MPC’s report was written by Kale Williams, senior scholar at Loyola University’s Center for Urban Research and Learning; Paul Fischer, professor of politics at Lake Forest College; and Mary Ann Russ, senior researcher with Abt Associates, who surveyed public housing relocation activities in other cities. For input, Williams and Fischer reviewed relevant relocation documents and interviewed community-based representatives, advocates, developers, marketing specialists, Local Advisory Council leaders, and CHA relocation and social service contractors. They also conducted two focus groups with residents.

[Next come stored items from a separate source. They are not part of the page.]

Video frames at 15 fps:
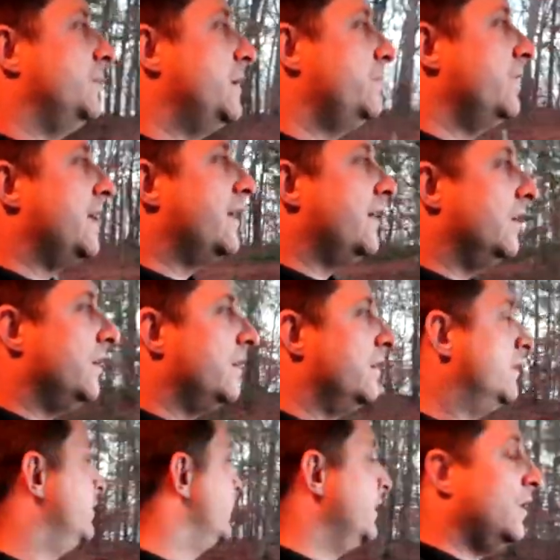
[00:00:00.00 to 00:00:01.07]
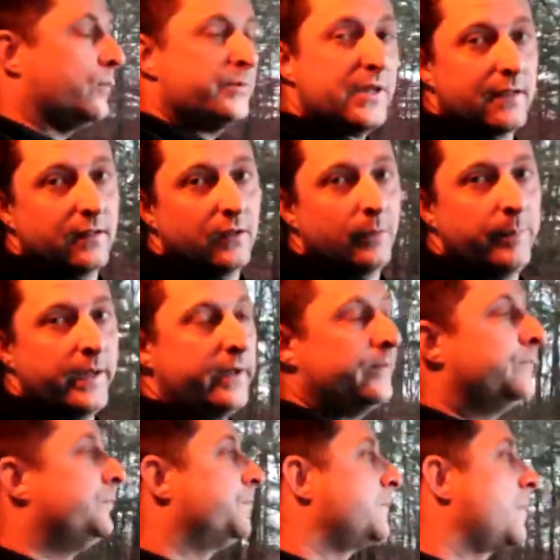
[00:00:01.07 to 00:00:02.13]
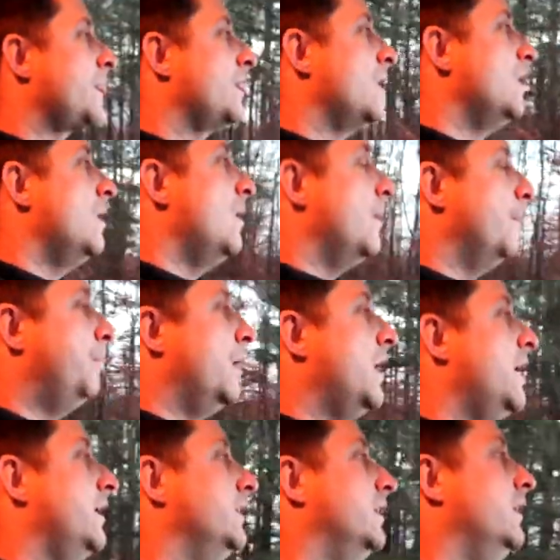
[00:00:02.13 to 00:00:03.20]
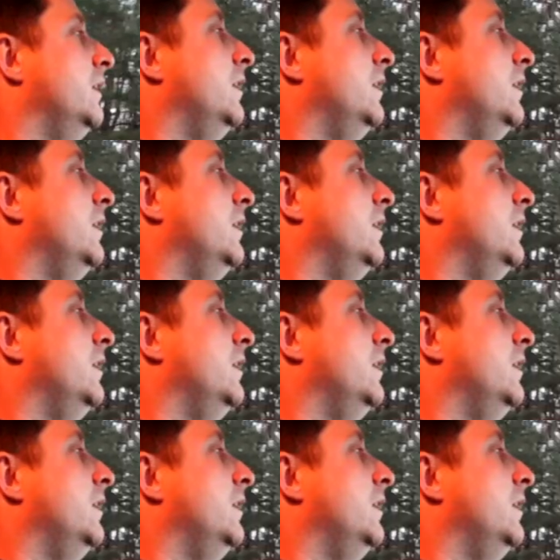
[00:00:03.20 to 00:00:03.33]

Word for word: Maybe that helps out a little bit. But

“The current leadership of the CHA is undertaking the largest overhaul of public housing ever, while they’re combating a negative reputation — not of their own making, but nevertheless pervasive,” said Kale Williams, one of the authors and founding CEO of the Leadership Council for Metropolitan Open Communities. “The recommendations we’ve outlined in this report, and the new programs CHA staff have already set in motion, are essential to providing meaningful choices and support services to CHA residents, while improving public perceptions of the CHA itself,” he added.

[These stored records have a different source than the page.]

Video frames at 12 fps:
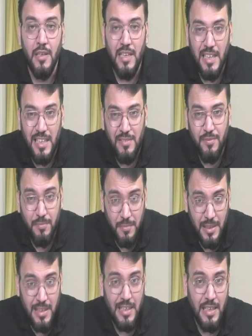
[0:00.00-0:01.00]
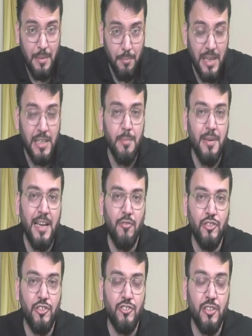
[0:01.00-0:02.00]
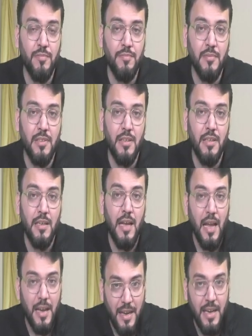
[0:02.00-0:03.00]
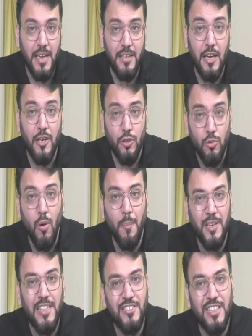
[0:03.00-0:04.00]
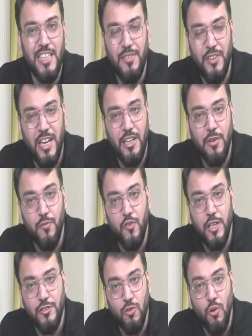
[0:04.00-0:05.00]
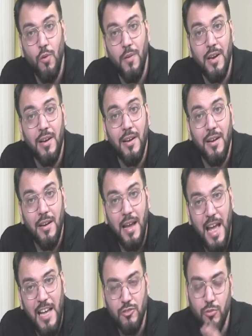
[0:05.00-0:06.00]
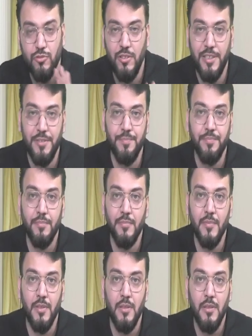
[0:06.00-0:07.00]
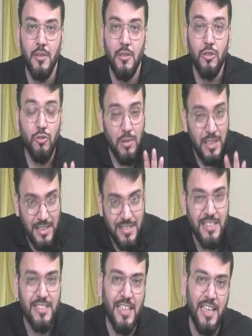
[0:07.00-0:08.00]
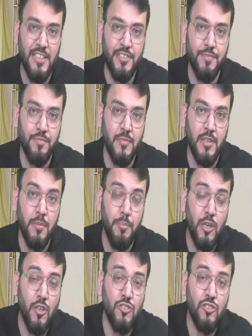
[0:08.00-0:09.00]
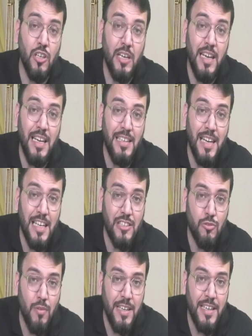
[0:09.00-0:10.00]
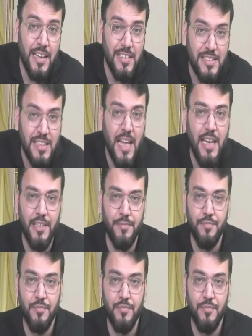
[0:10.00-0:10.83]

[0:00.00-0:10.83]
In multiple acquisition, correct now, to obtain significant influence over associate. So in this case, because Ind AS 28 is silent,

The report’s first recommendation is for a simplified relocation process that offers a single point of contact for residents — known as a Contact Counselor — and a detailed description of the Contact Counselor’s role and responsibilities is provided. The report’s other recommendations call on the CHA to:

  • Involve residents in the relocation process as advisors in planning and design of new or rehabilitated development and in communication with other residents concerning access to services and progress on the Plan for Transformation;
  • Use a range of communications, such as one-page mailings, media releases and development-site social events, to maintain contact with relocated residents and correct mistaken impressions about CHA; and
  • Invest in creating a new identity for itself as a caring, efficient, accessible public agency that supports families and revitalizing neighborhoods.

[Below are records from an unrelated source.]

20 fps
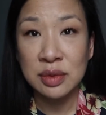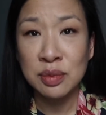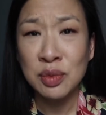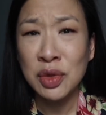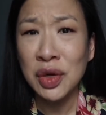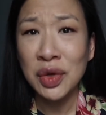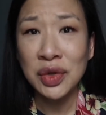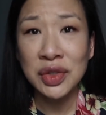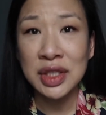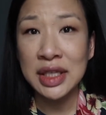
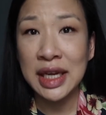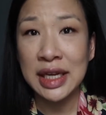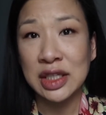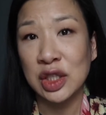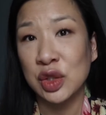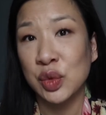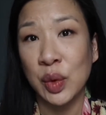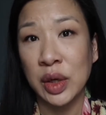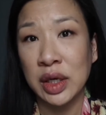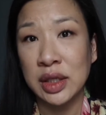Usually I
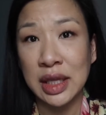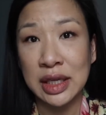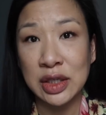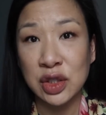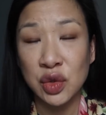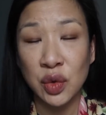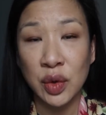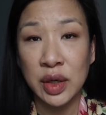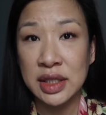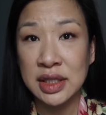just wear like
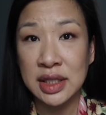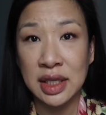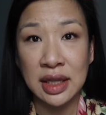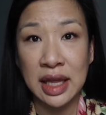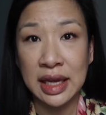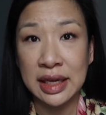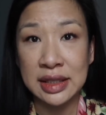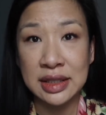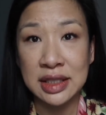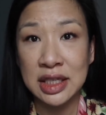shorts and
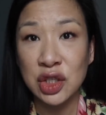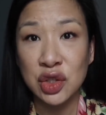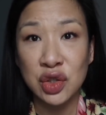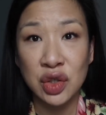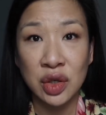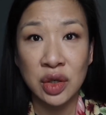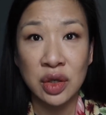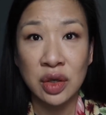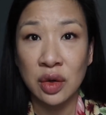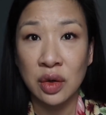like a
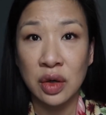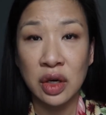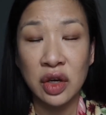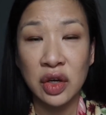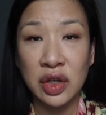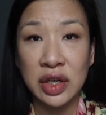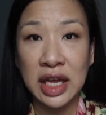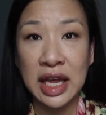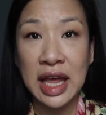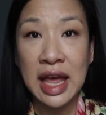t-shirt or a
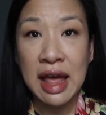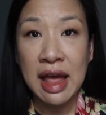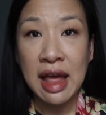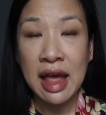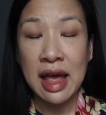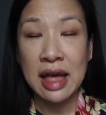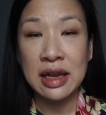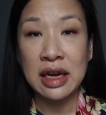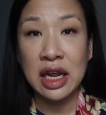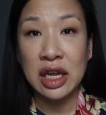hoodie
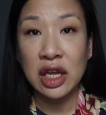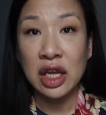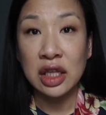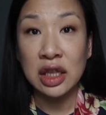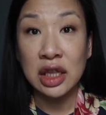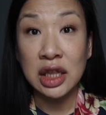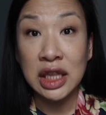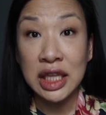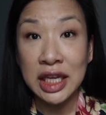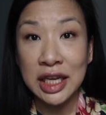and I
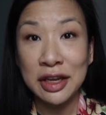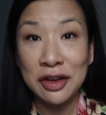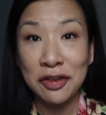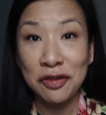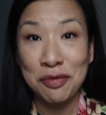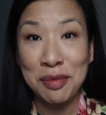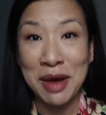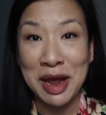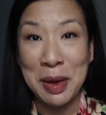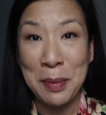
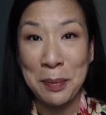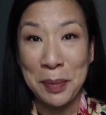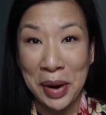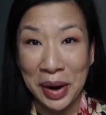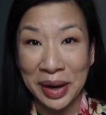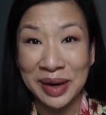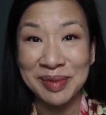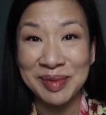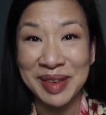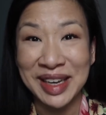leave my
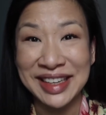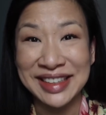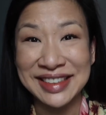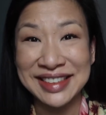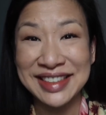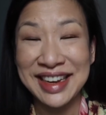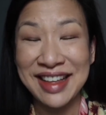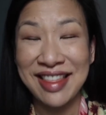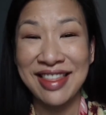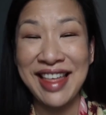
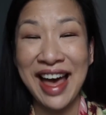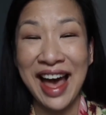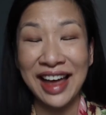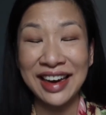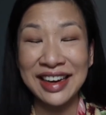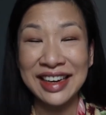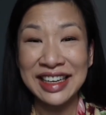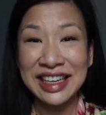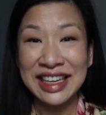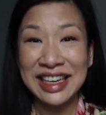apartment.
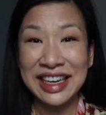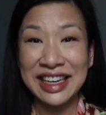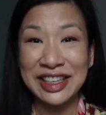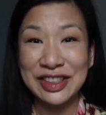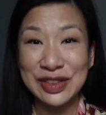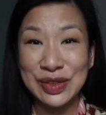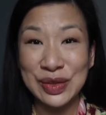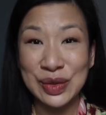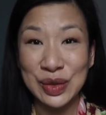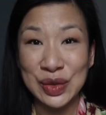that
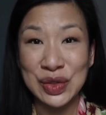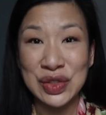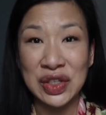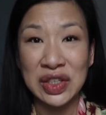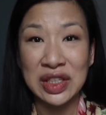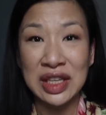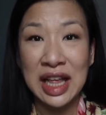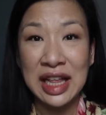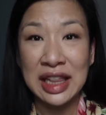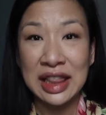is
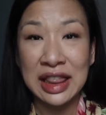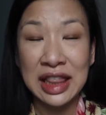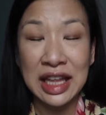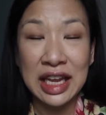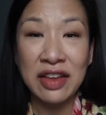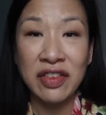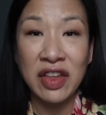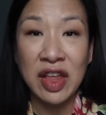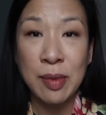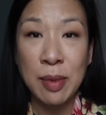crucial.
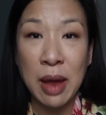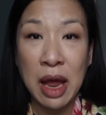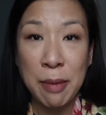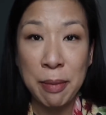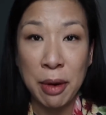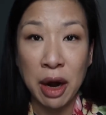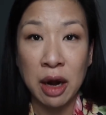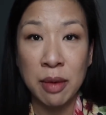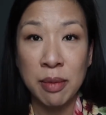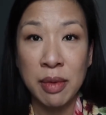Leaving my
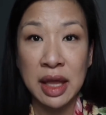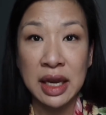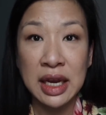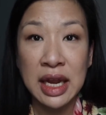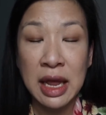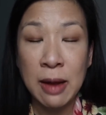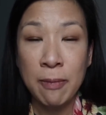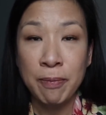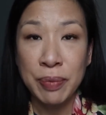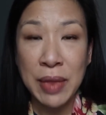apartment
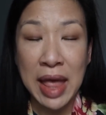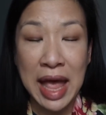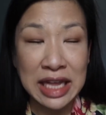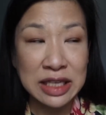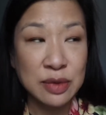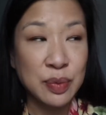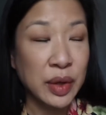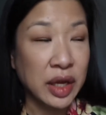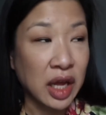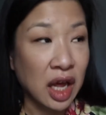
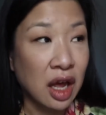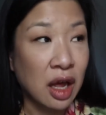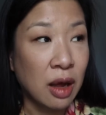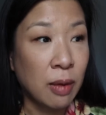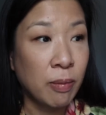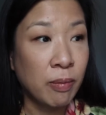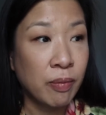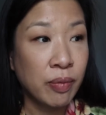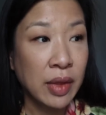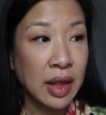has
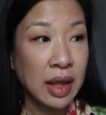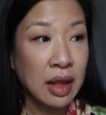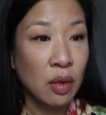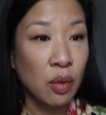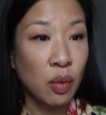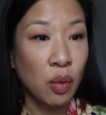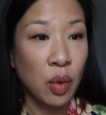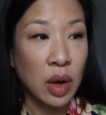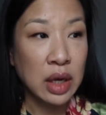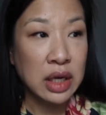become
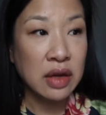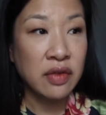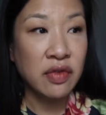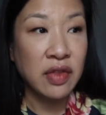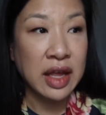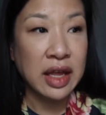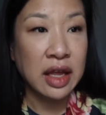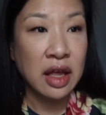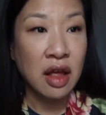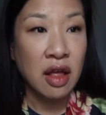one of
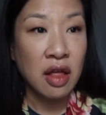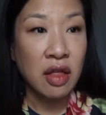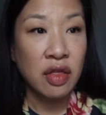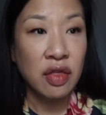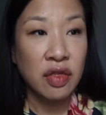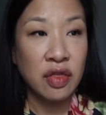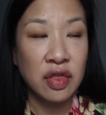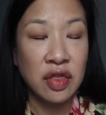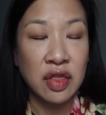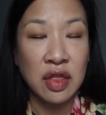like
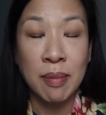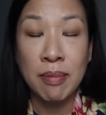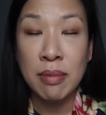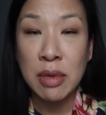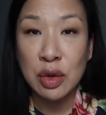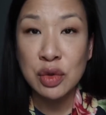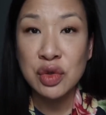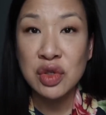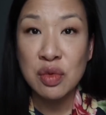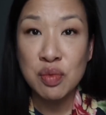the
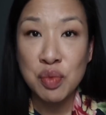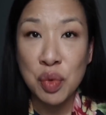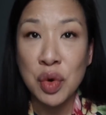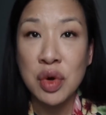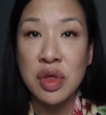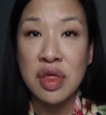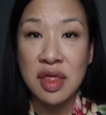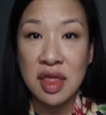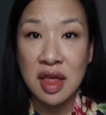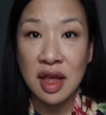most
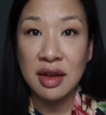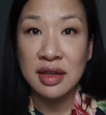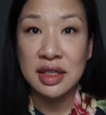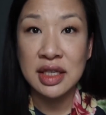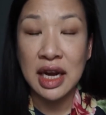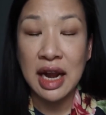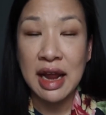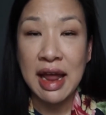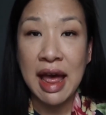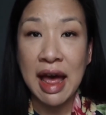important things
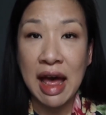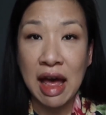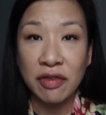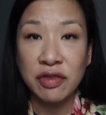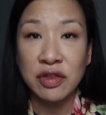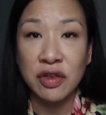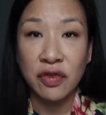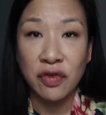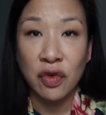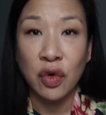that I have
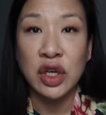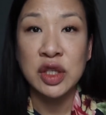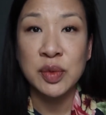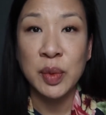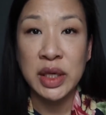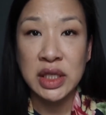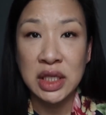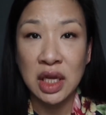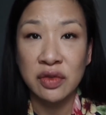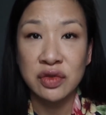to force
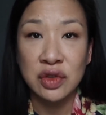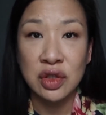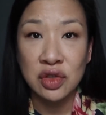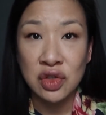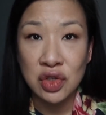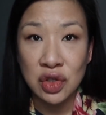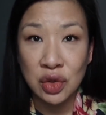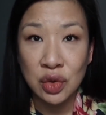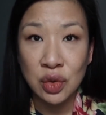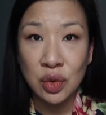myself to
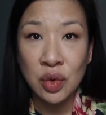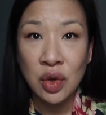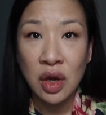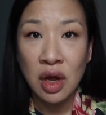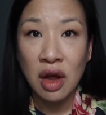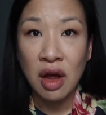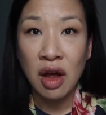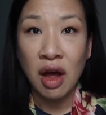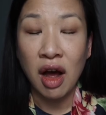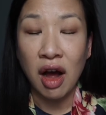do
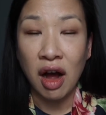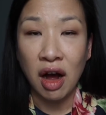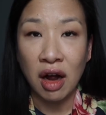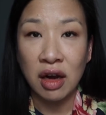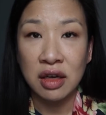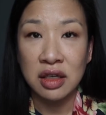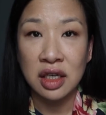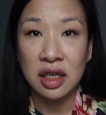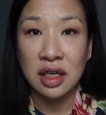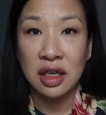
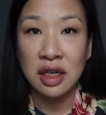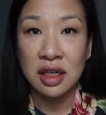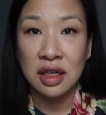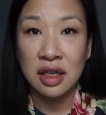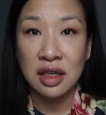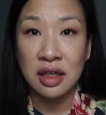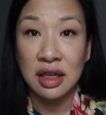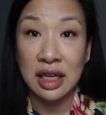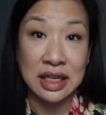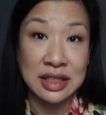on
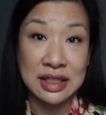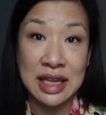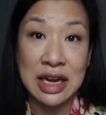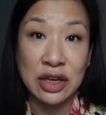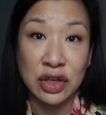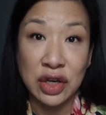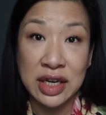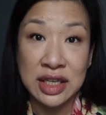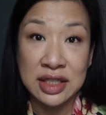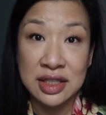like a
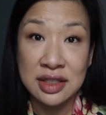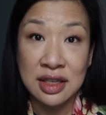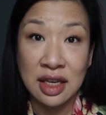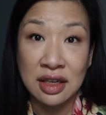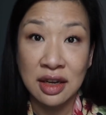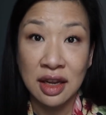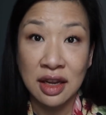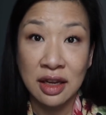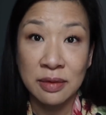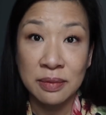Saturday and a
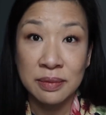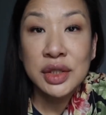Sunday.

Temporary Relocation, Permanent Choice , available online at , is the latest in a series of works the CHA has used to bolster their new relocation program. Other research includes independent monitor Tom Sullivan’s recent recommendations for improving the relocation process and The Robert Taylor Homes Relocation Study, a report by Sudhir Alladi Venkatesh of Columbia University’s Center for Urban Research, released last fall.

Founded in 1934, MPC is a nonprofit, nonpartisan group of business and civic leaders committed to serving the public interest through the promotion and implementation of sensible planning and development policies necessary for a world-class Chicago region.